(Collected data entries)
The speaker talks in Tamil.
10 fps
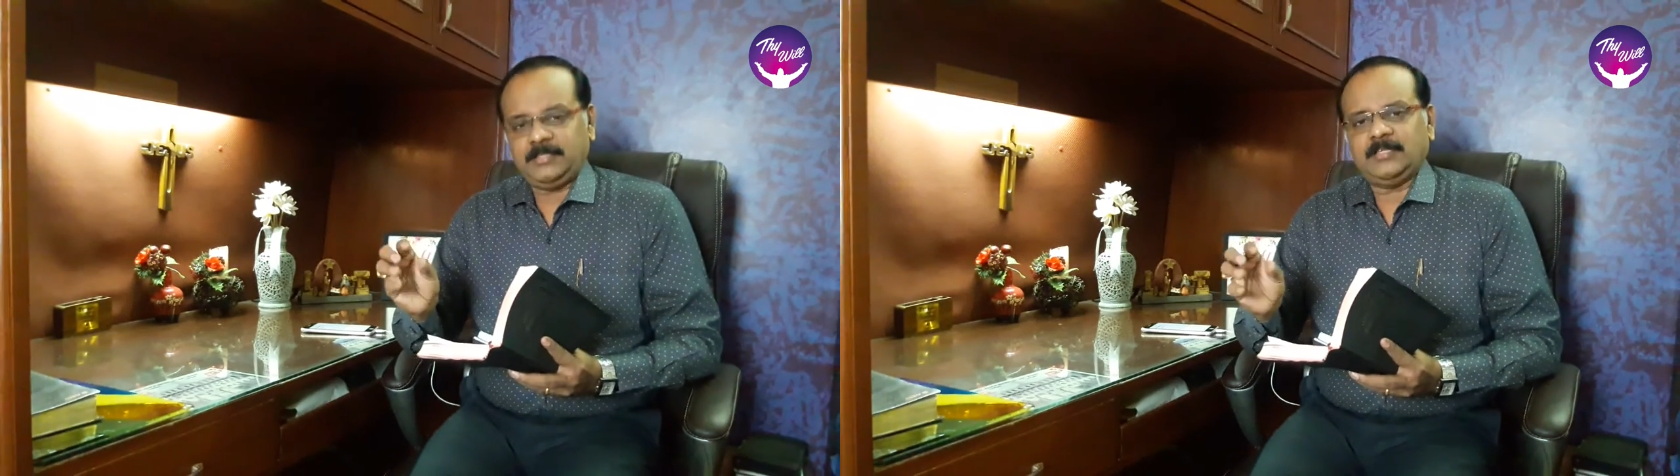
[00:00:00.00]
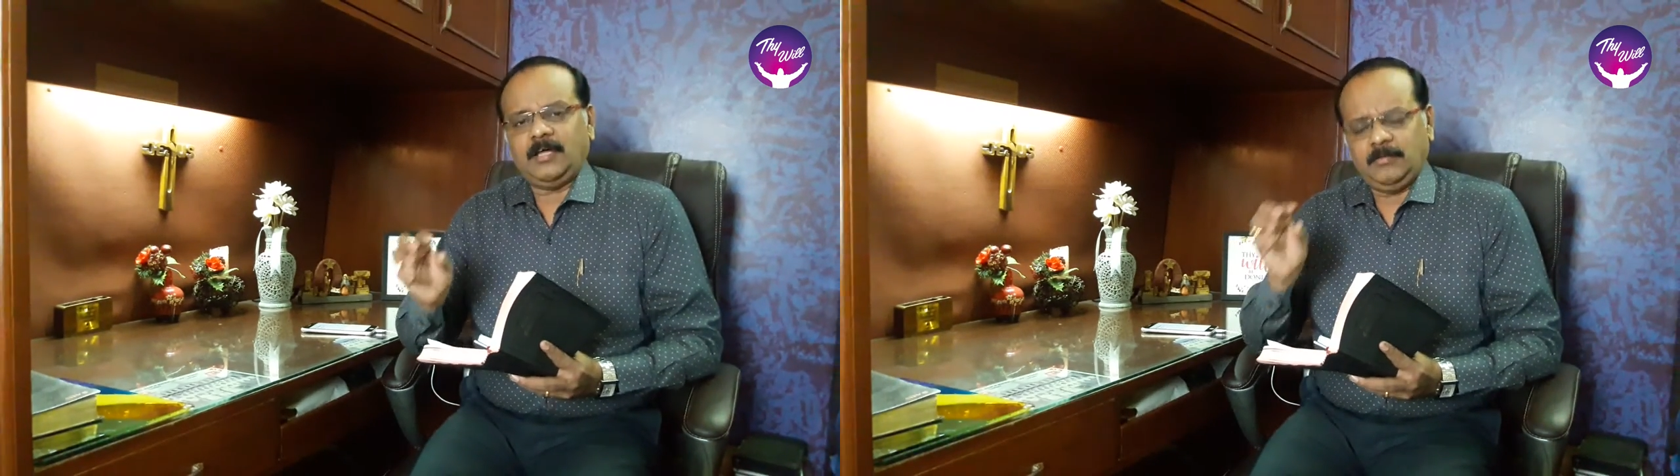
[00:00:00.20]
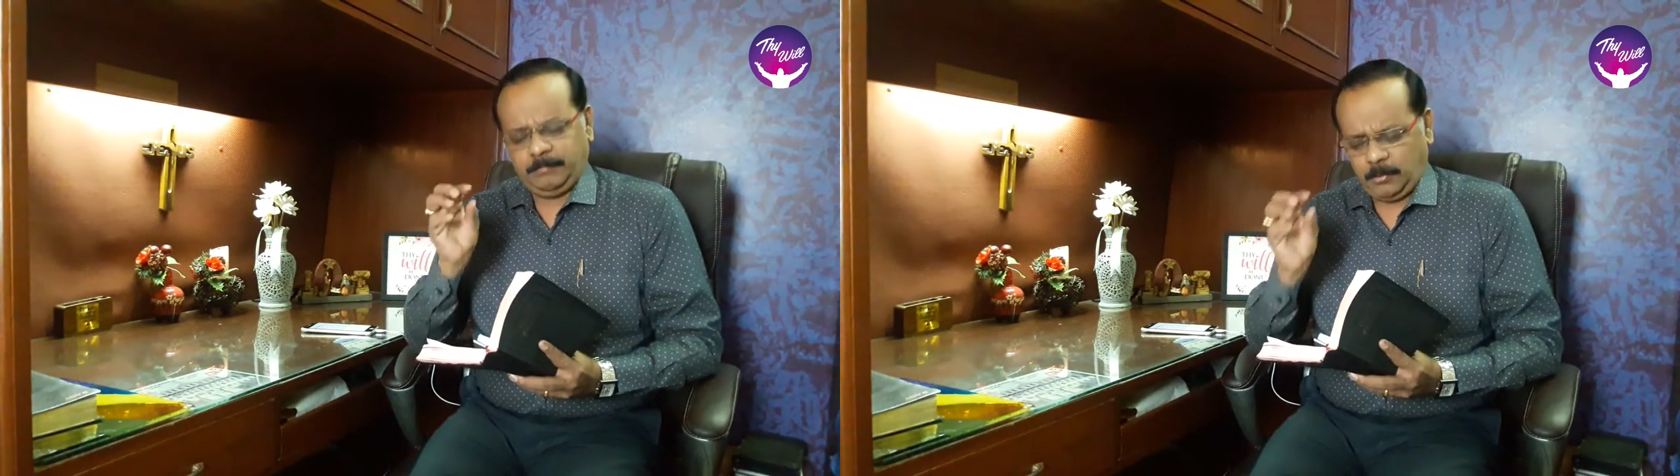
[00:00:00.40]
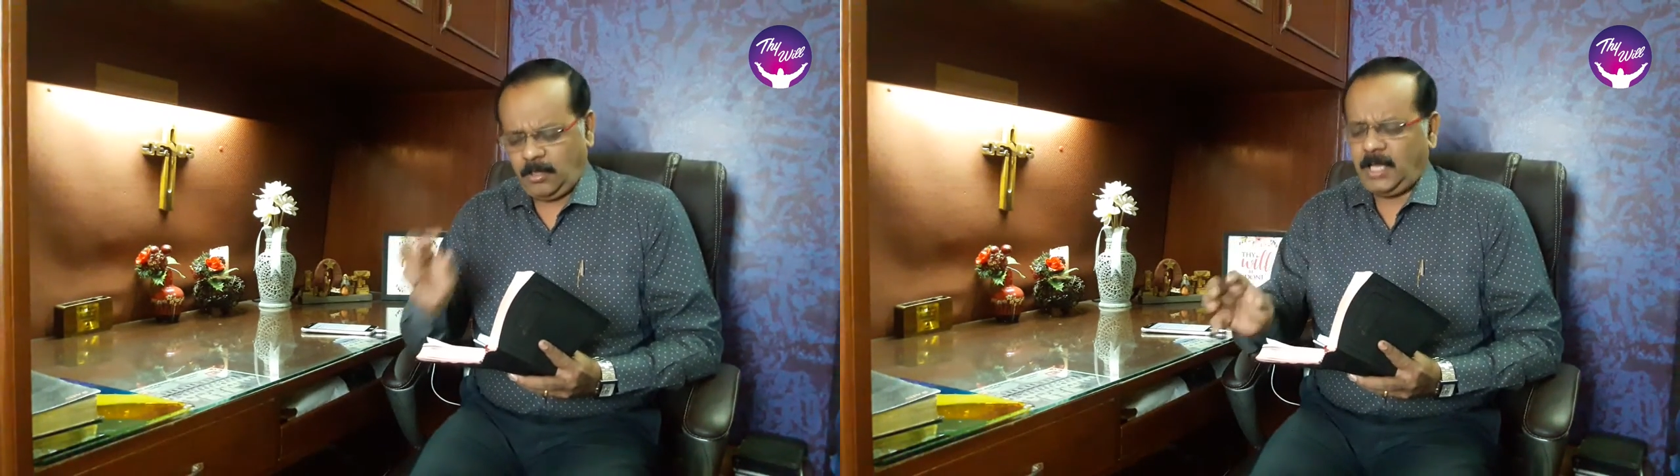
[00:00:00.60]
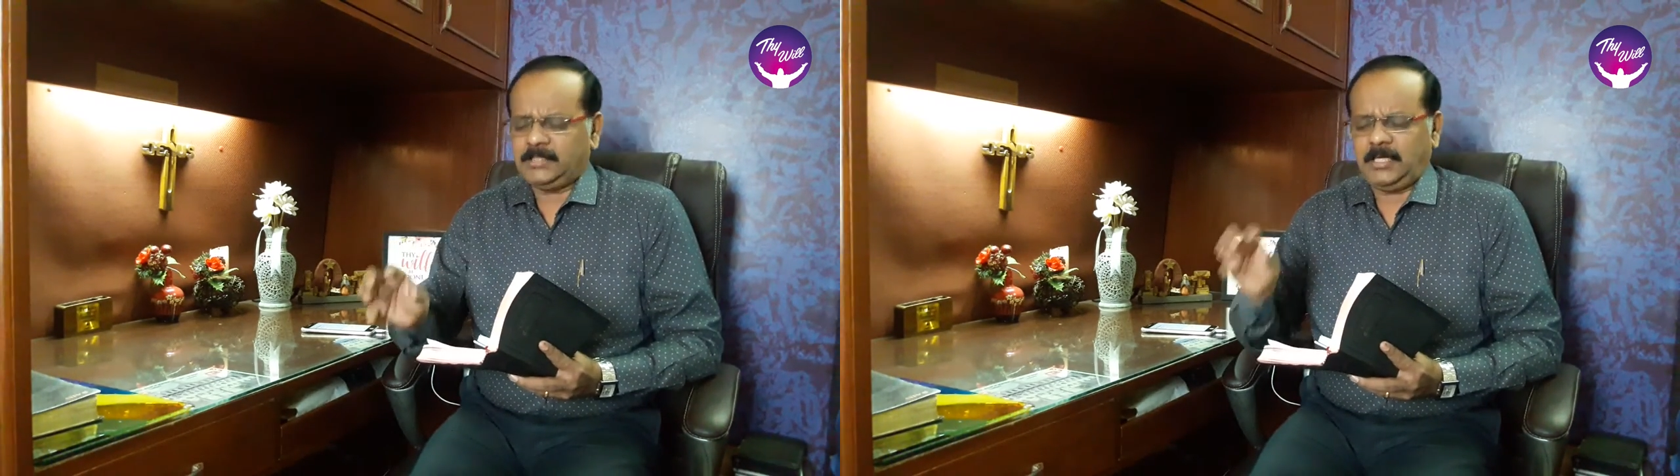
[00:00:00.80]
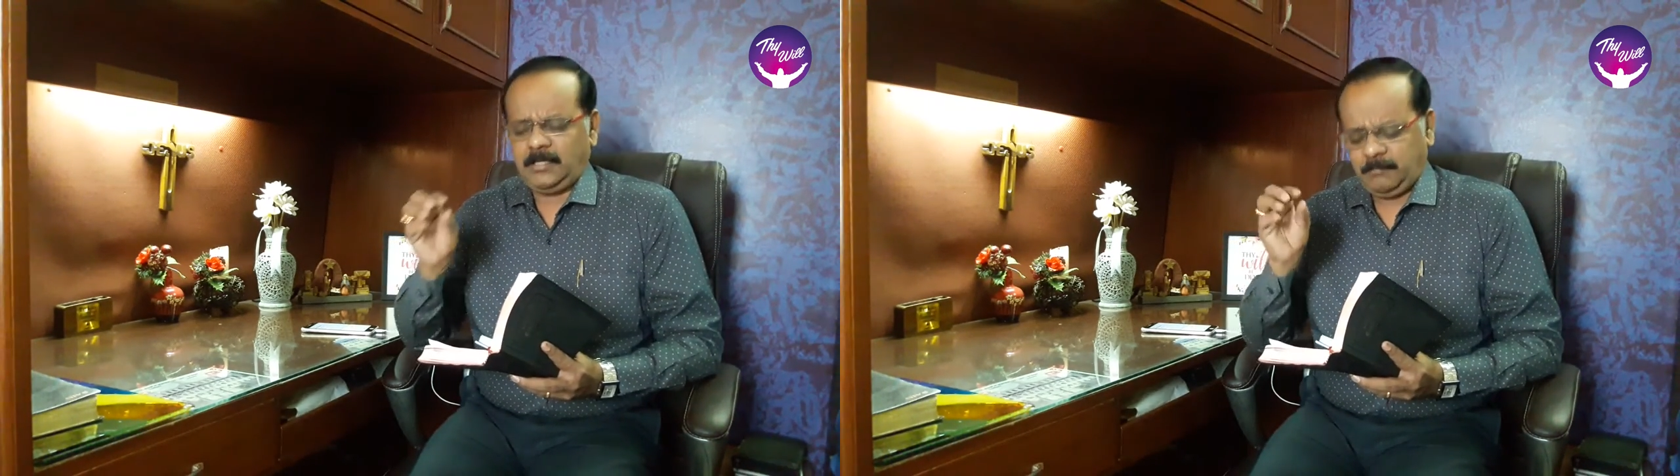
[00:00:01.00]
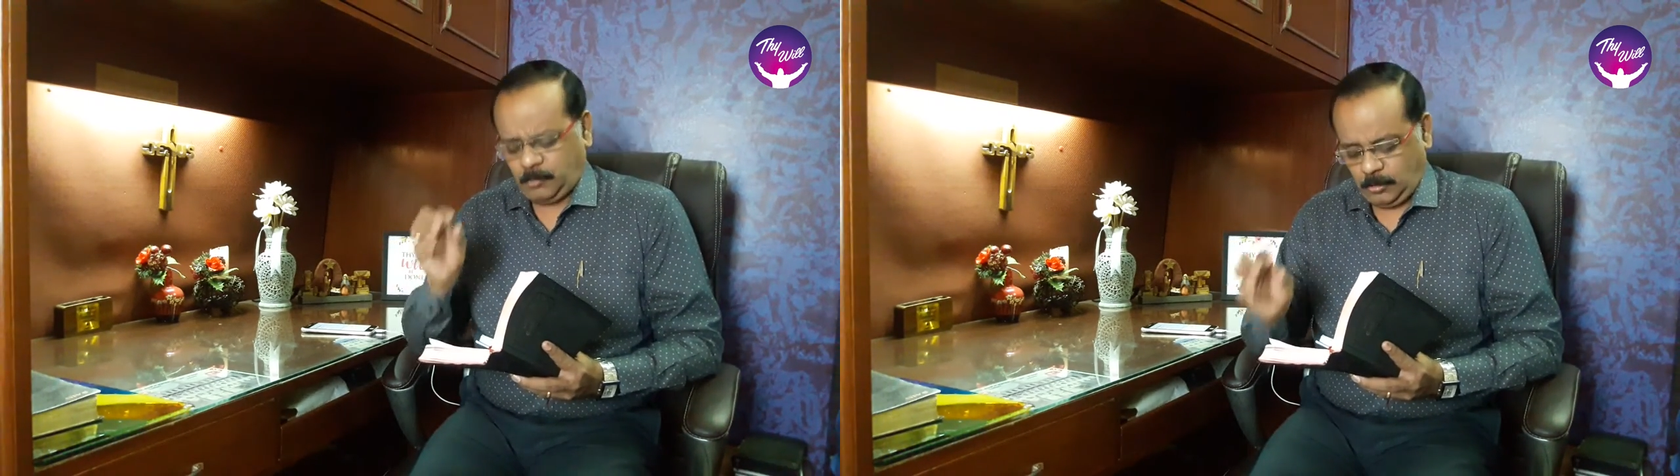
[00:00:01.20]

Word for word: இருந்தாலும் பொருளாதாரம்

* [Task objective]: With the pictures left out, transcribe exactly the lines from the line holding "[00:00:00.40]" through the closing line of the entries.

* [Output below]:
[00:00:00.40]
[00:00:00.60]
[00:00:00.80]
[00:00:01.00]
[00:00:01.20]

Word for word: இருந்தாலும் பொருளாதாரம்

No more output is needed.